The Subjection of Women Themes
The main themes in The Subjection of Women by John Stuart Mill include the power of social conditioning and women’s unexplored potential.
- The power of social conditioning: Mill shows how the current norm, in which women are subservient to men, is dependent on institutions that condition women from an early age to accept limited roles.
- Women’s unexplored potential: Mill criticizes those who consider women less capable than men, arguing that with greater opportunities, women will prove themselves to have at least as much potential as men.
Women’s Unexplored Potential
Throughout his essay, Mill asserts that any argument for disqualifying women from certain activities or rights on the basis of their “nature” is invalid because women’s true nature and capabilities are not known. Furthermore, they cannot be known until women are allowed to prove themselves. Mill believes that women may be equally as capable as men in science, language, literature, art, and even government, but as they have been subjugated in all of these areas historically, their capabilities are unknown. Mill cites several historical figures, such as Queen Elizabeth and Queen Victoria, as examples of women who have proven themselves extremely qualified in occupations traditionally held by men.
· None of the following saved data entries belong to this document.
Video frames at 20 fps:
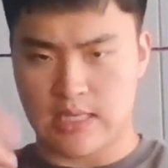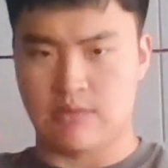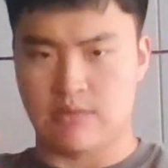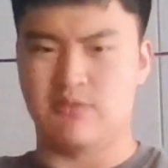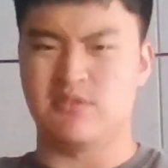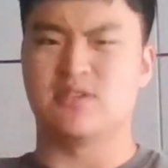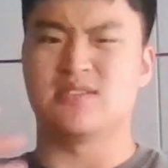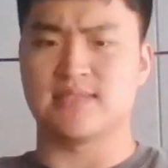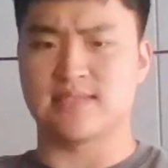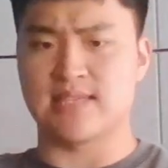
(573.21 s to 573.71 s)
I
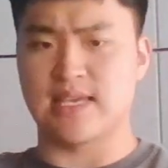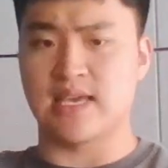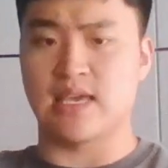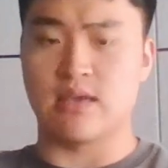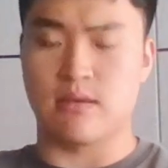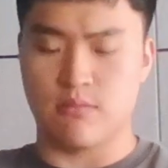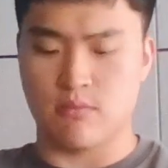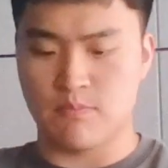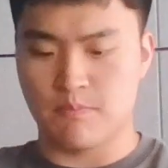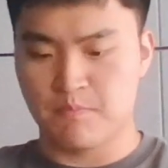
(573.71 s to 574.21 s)
want to
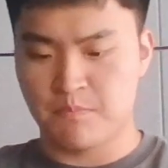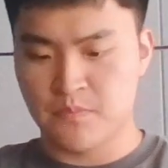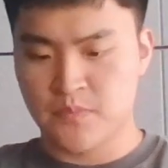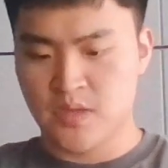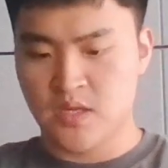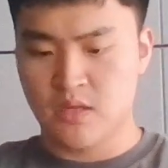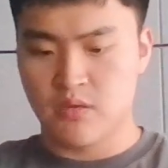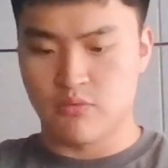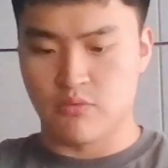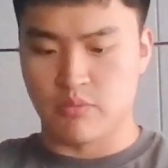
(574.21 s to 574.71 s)
say
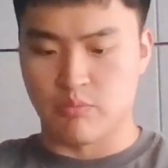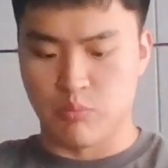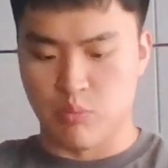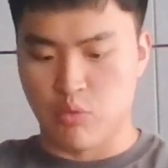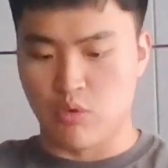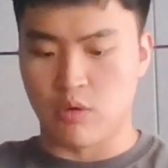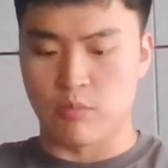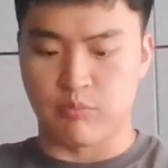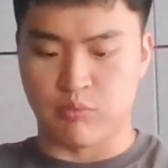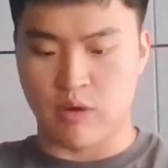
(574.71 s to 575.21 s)
it
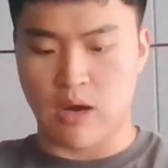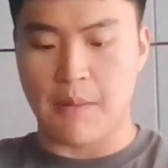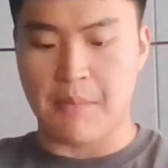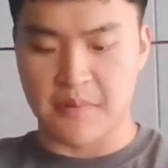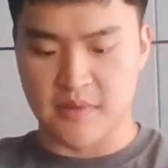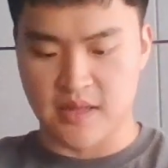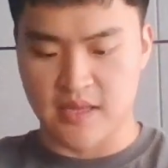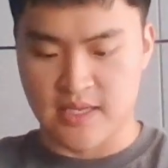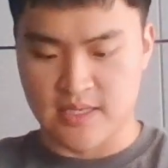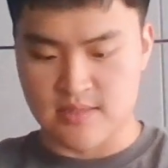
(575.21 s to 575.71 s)
more
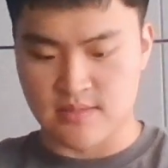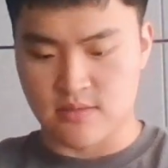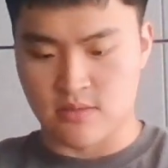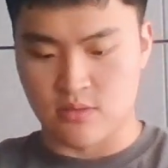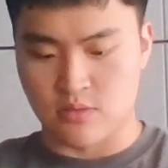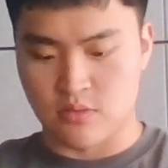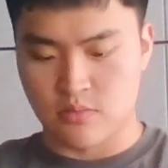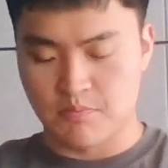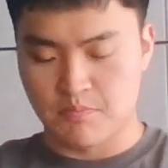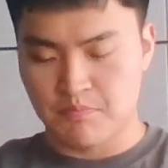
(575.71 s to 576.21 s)
properly,
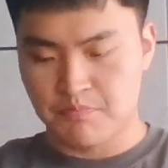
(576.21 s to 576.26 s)
soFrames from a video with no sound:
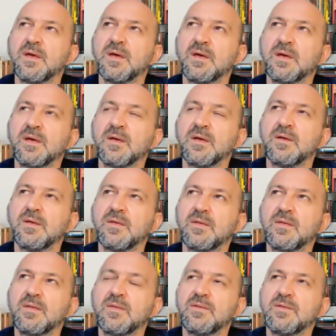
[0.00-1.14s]
uh,
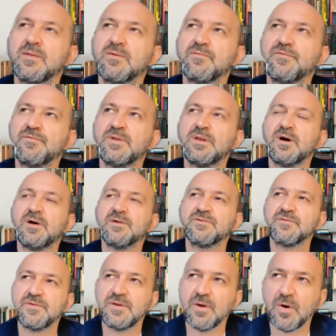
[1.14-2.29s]

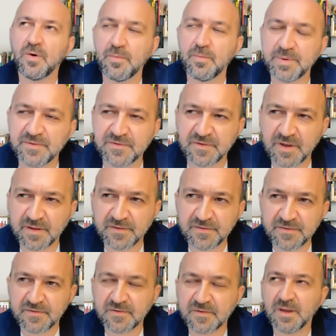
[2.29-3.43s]
philosophy opens
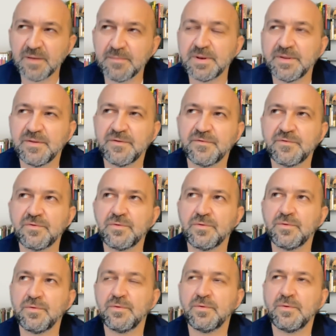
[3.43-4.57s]
us i believe
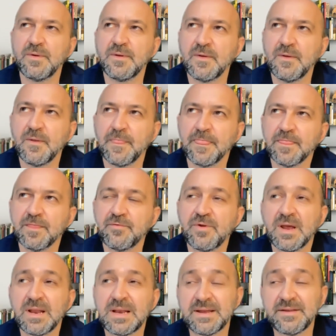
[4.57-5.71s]
to the
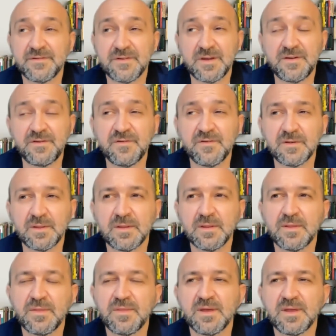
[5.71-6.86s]
realization
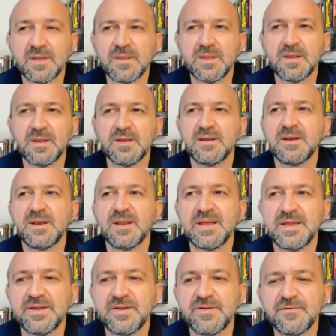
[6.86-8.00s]
that
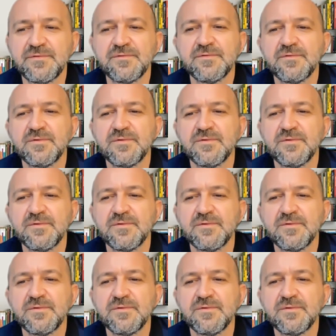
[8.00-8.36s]
life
Removing laws barring women from certain activities and occupations would allow women to demonstrate their true potential. If women are truly inferior, Mill assures that their lack of success in these areas will naturally exclude them. If they are equally as capable as men, however, society will be improved, because “one-half of the whole sum of human intellect” will be free to contribute to its progress.
Additionally, allowing women access to professions outside the home would, according to Mill, encourage competition. If women are as capable as Mill suspects them to be, they could replace unqualified men in various positions and professions and raise the overall standard of services. In Mill’s mind, excluding women from professions in medicine, law, politics, and other areas
is to injure not them only, but all who employ physicians or advocates, or elect members of parliament, and who are deprived of the stimulating effect of greater competition on the exertions of the competitors, as well as restricted to a narrower range of individual choice.